Beginning with the line that holds "(2.00 s to 3.00 s)" and ending with the last line of the entries below, copy every line exactly and nothing else, with the pictures left out.

[Stored items]
______

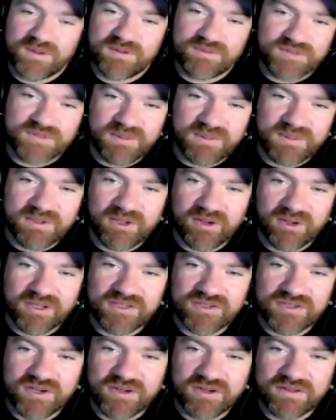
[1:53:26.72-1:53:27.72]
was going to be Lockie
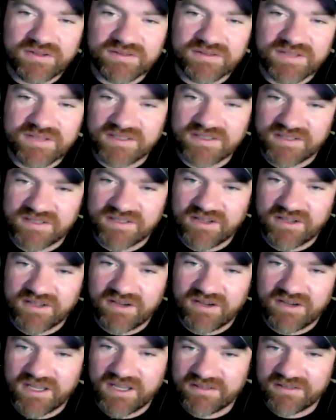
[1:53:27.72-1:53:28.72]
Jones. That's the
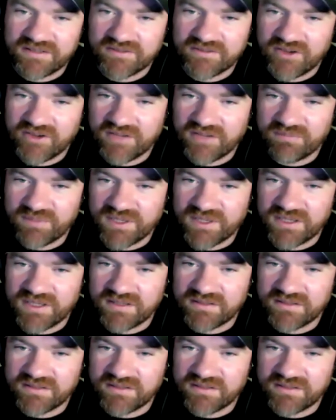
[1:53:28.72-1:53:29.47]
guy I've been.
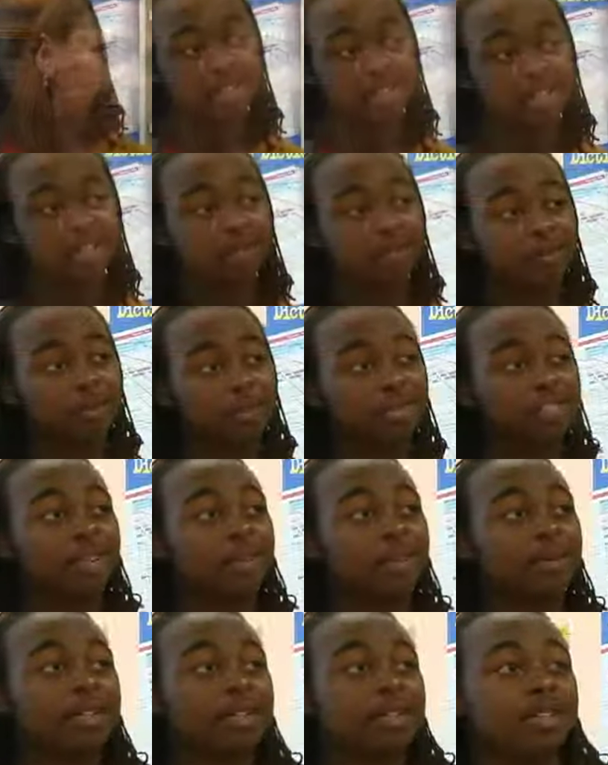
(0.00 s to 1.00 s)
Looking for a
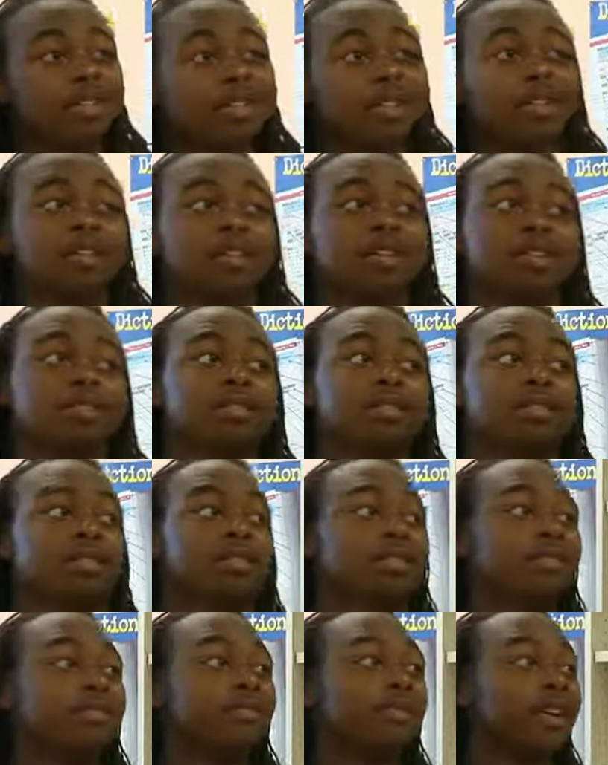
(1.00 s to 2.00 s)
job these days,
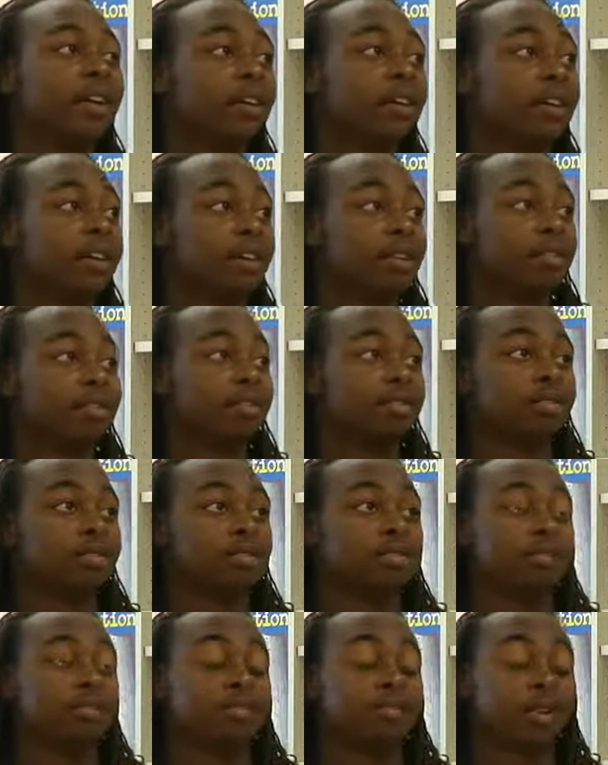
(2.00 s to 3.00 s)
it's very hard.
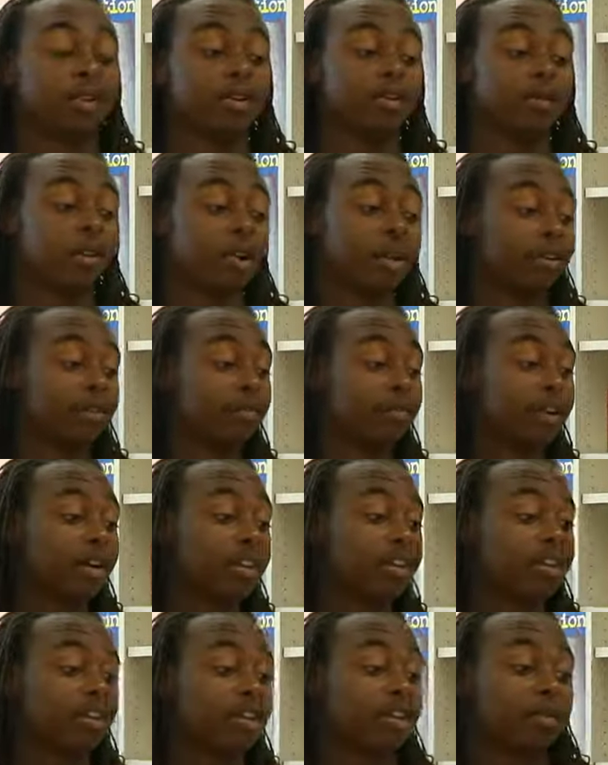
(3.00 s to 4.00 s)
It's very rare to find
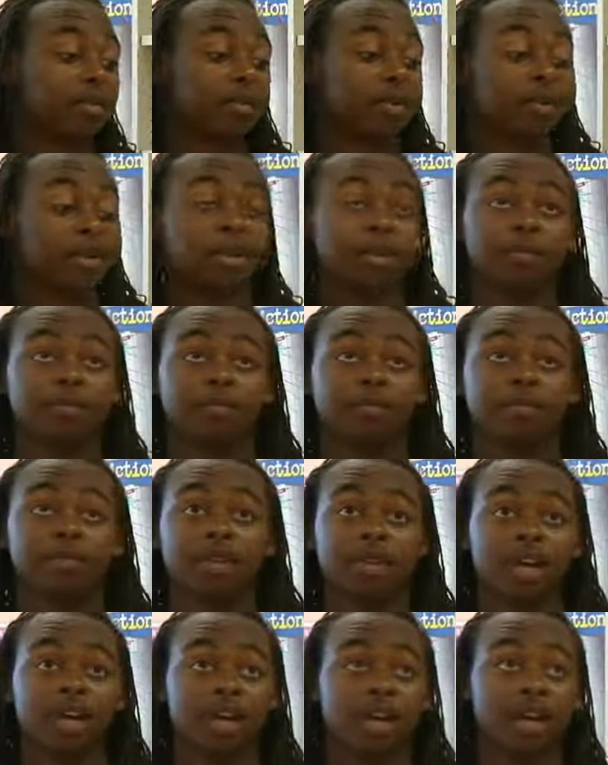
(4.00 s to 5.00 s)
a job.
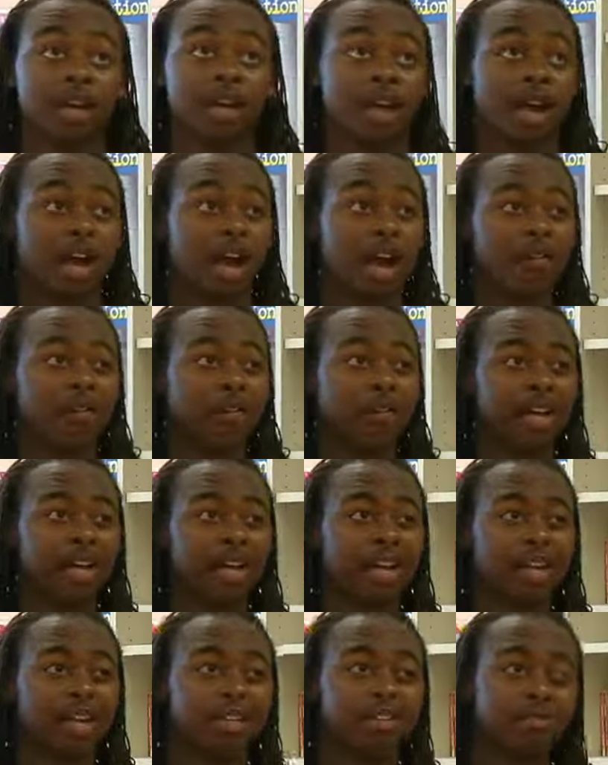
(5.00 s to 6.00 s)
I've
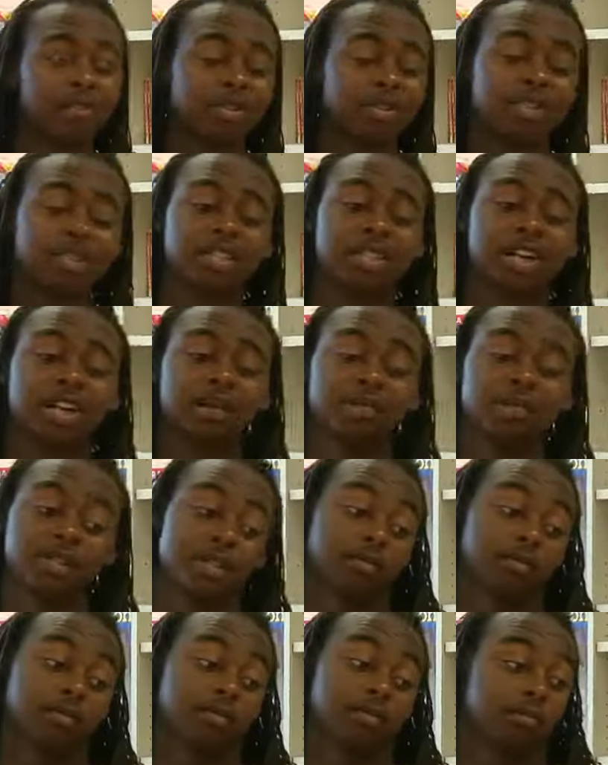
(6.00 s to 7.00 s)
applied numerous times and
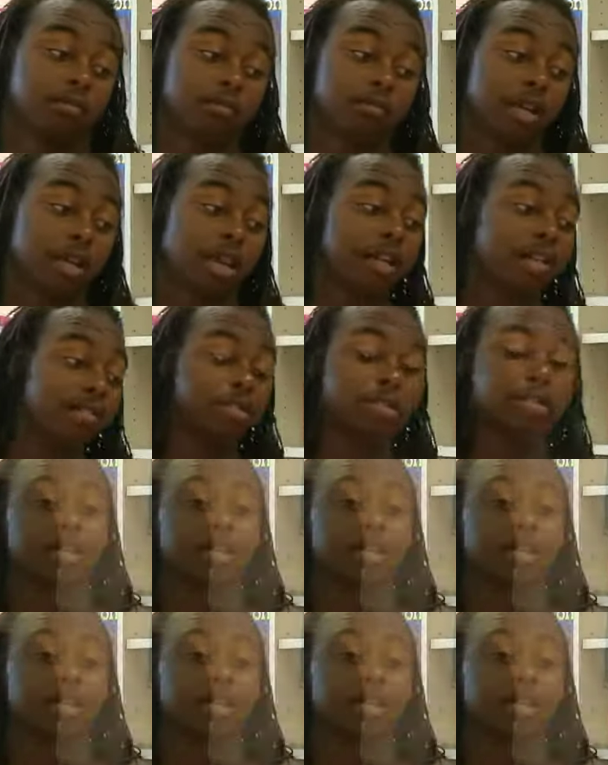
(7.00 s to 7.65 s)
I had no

______

▶ [EXERCISE SOLUTION]
(2.00 s to 3.00 s)
it's very hard.
(3.00 s to 4.00 s)
It's very rare to find
(4.00 s to 5.00 s)
a job.
(5.00 s to 6.00 s)
I've
(6.00 s to 7.00 s)
applied numerous times and
(7.00 s to 7.65 s)
I had no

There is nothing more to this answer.